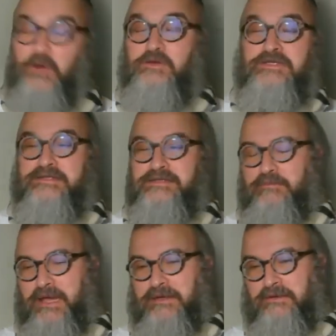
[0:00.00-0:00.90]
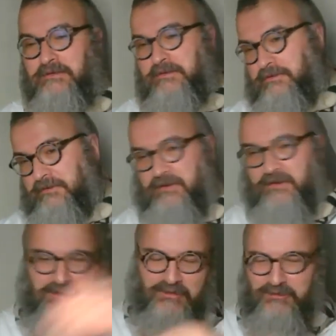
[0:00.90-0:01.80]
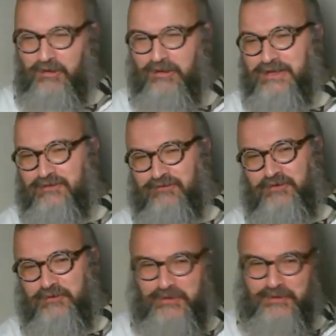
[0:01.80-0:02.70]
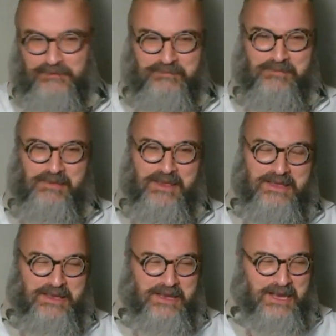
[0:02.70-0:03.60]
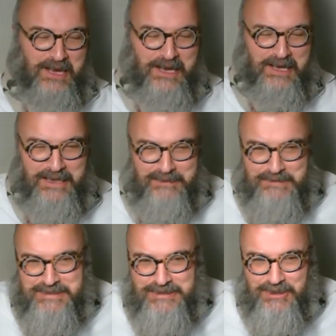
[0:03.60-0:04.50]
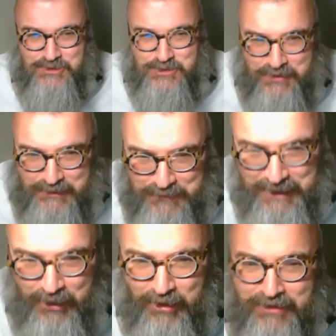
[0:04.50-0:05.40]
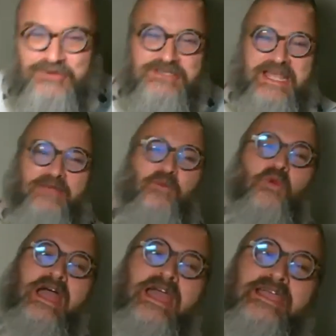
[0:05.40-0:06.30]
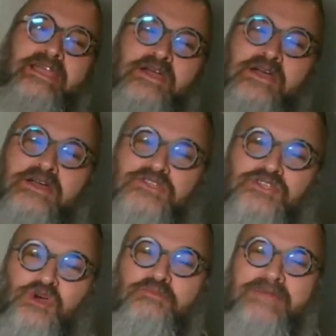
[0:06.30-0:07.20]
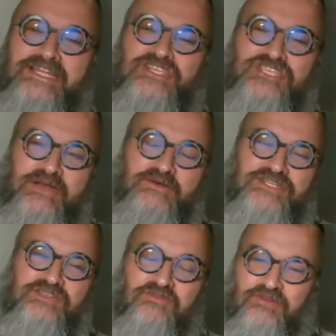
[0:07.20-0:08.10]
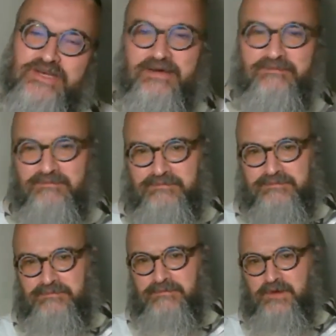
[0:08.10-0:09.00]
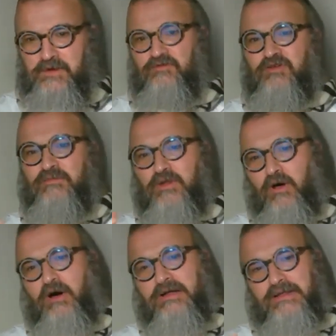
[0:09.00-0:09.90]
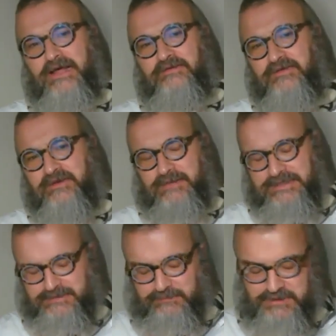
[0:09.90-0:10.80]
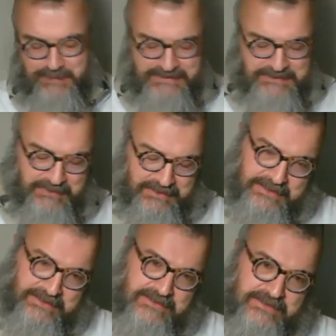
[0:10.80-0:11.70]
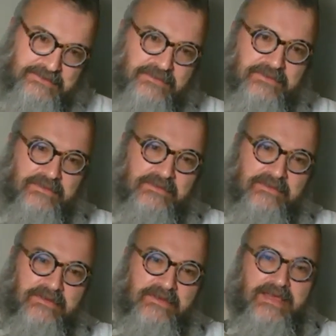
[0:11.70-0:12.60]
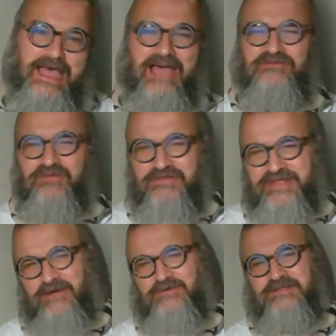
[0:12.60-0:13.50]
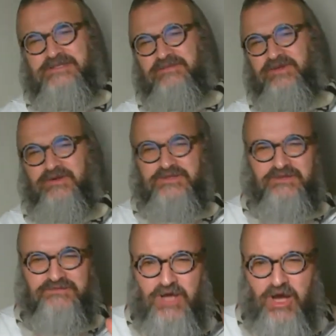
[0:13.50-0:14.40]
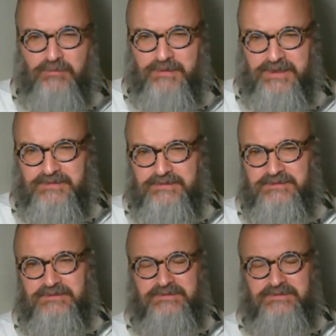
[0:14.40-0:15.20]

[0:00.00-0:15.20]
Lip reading: "No," says the man. "They're all at the funeral." Anyways, they tell the story that we all understand why so many cherish the freedom from long life commitments and responsibilities. After thousands of years of dogma,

--------------------------------

> _ASSIGNMENT_:
Reproduce all entries without any change, and omit the pictures.

> _YOUR RESPONSE_:
[0:00.00-0:00.90]
[0:00.90-0:01.80]
[0:01.80-0:02.70]
[0:02.70-0:03.60]
[0:03.60-0:04.50]
[0:04.50-0:05.40]
[0:05.40-0:06.30]
[0:06.30-0:07.20]
[0:07.20-0:08.10]
[0:08.10-0:09.00]
[0:09.00-0:09.90]
[0:09.90-0:10.80]
[0:10.80-0:11.70]
[0:11.70-0:12.60]
[0:12.60-0:13.50]
[0:13.50-0:14.40]
[0:14.40-0:15.20]

[0:00.00-0:15.20]
Lip reading: "No," says the man. "They're all at the funeral." Anyways, they tell the story that we all understand why so many cherish the freedom from long life commitments and responsibilities. After thousands of years of dogma,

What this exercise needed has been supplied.